We take in the views and let us our drone take off, to take some epic photos and videos. Clouds are very low now and suddenly our drone gets swallowed into them, we prefer to make it land quickly. We run downhill challenging young Ben, who moves effortlessly in large strides.


Back to the village we rejoin William who’s waiting us in a hut where the village women have cooked the much praised “island food”. We are served Lap lap, Vanuatu’s traditional dish. It consists of a tapioca and manioc dough, with cabbage or meat based on availability, wrapped in banana leaves. The most fascinating part is the actual cooking. In the designed cooking areas a hole in the ground is dug, in which piping hot stones are laid. Ni-Vanuatu perfectly know the art of lighting up a fire with straws and wood and this technique is still in use today in several tribes. The Lap-lap is put to rest on the stones and covered by the soil again, so that the heat of the stones cooks the meal for a full hour. Once cooked, the banana leaves are taken off and the content is ready to be eaten. The same cooking method is used to cook other vegetables that grow on the island, such as sweet potatoes and taro.

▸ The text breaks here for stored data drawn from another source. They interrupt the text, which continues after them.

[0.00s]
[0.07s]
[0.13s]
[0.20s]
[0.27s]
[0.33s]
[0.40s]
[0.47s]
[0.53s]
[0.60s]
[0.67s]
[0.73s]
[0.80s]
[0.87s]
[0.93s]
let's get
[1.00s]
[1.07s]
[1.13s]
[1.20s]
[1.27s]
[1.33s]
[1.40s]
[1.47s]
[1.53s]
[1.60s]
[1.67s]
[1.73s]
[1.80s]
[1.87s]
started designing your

William insists and wants us to use our drone over the village, even though we think it’s a bit out of context. He asks permission to the chief who approves, he’s curious to see it too. Not even the time to take off that we are surrounded by half village, with cheerful kids and adults too very bewitched to see images of their own island from the sky, probably for the first time ever in their lives.


We stay for an half hour more with the few men of the village with whom we manage to communicate. The kids look at us and laugh but they don’t speak English yet. Locals ask us about our stories – How long is the trip from Italy? How’s life in Australia? – and we are likewise curious to know more about their lifestyle. They show us how they crack coconuts open, how they drink them, how they braid branches and leaves to build houses roofs.
Before leaving we shake hands with each of them and we’re glad to leave a small tip to Ben’s father, the one who guides people to the volcano’s top. Moving away we notice out of the corner of the eye that money is immediately divided among the village members, which strengthens the idea of community we got, and warms our heart even more.

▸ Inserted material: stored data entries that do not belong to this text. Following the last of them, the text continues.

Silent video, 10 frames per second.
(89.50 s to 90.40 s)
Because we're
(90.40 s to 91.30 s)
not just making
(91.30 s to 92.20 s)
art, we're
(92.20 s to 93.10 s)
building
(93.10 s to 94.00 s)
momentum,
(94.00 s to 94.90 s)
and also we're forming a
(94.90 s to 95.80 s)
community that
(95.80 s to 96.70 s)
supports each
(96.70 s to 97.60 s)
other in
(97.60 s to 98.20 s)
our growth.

How to open a coconut Vanuatu
The technique used to open coconuts


Having not rained anymore since last night, the jeep gets to the village for its daily stop. Not even to mention, as soon as the boys on board see us they kindly get off the car and leave the indoor seats to us, hopping on the back where everybody is standing, there’s at least 15 people! So we manage to get back to the beach quicker, or at least not on foot. Some parts of the track are in such bad conditions that the jeep is forced to proceed at walking pace. It’s interesting to witness scenes from the island life: mostly men but few women too hop on and off from one village to the next. Who’s too loaded with sacks, bags, branches or kava roots, walks along the trail, among the laughs and cackles of younger boys. When we get off at the wharf they all warmly wave bye to us like we where islanders too.

William shows us the bamboo bungalows next to the beach where it’s possible to spend the night. They’re simple but cozy, a tiny slice of paradise with the jungle backdoors and the ocean in front. When we think our trip has come to an end, they serve us lunch! Since we were late on our way up, the Lap-lap at the village was just a snack, whilst here at the beach it’s time for a proper meal. We are already quite full but we won’t say no!


We leave Nguna island aboard the same boat that brought us there in the morning, enriched by an experience with plenty of hospitality and generosity, to which we are unfortunately less and less used to in the modern world.

We came as foreigners on a small Pacific Ocean island and we were welcomed like we’ve been best friends with them since forever!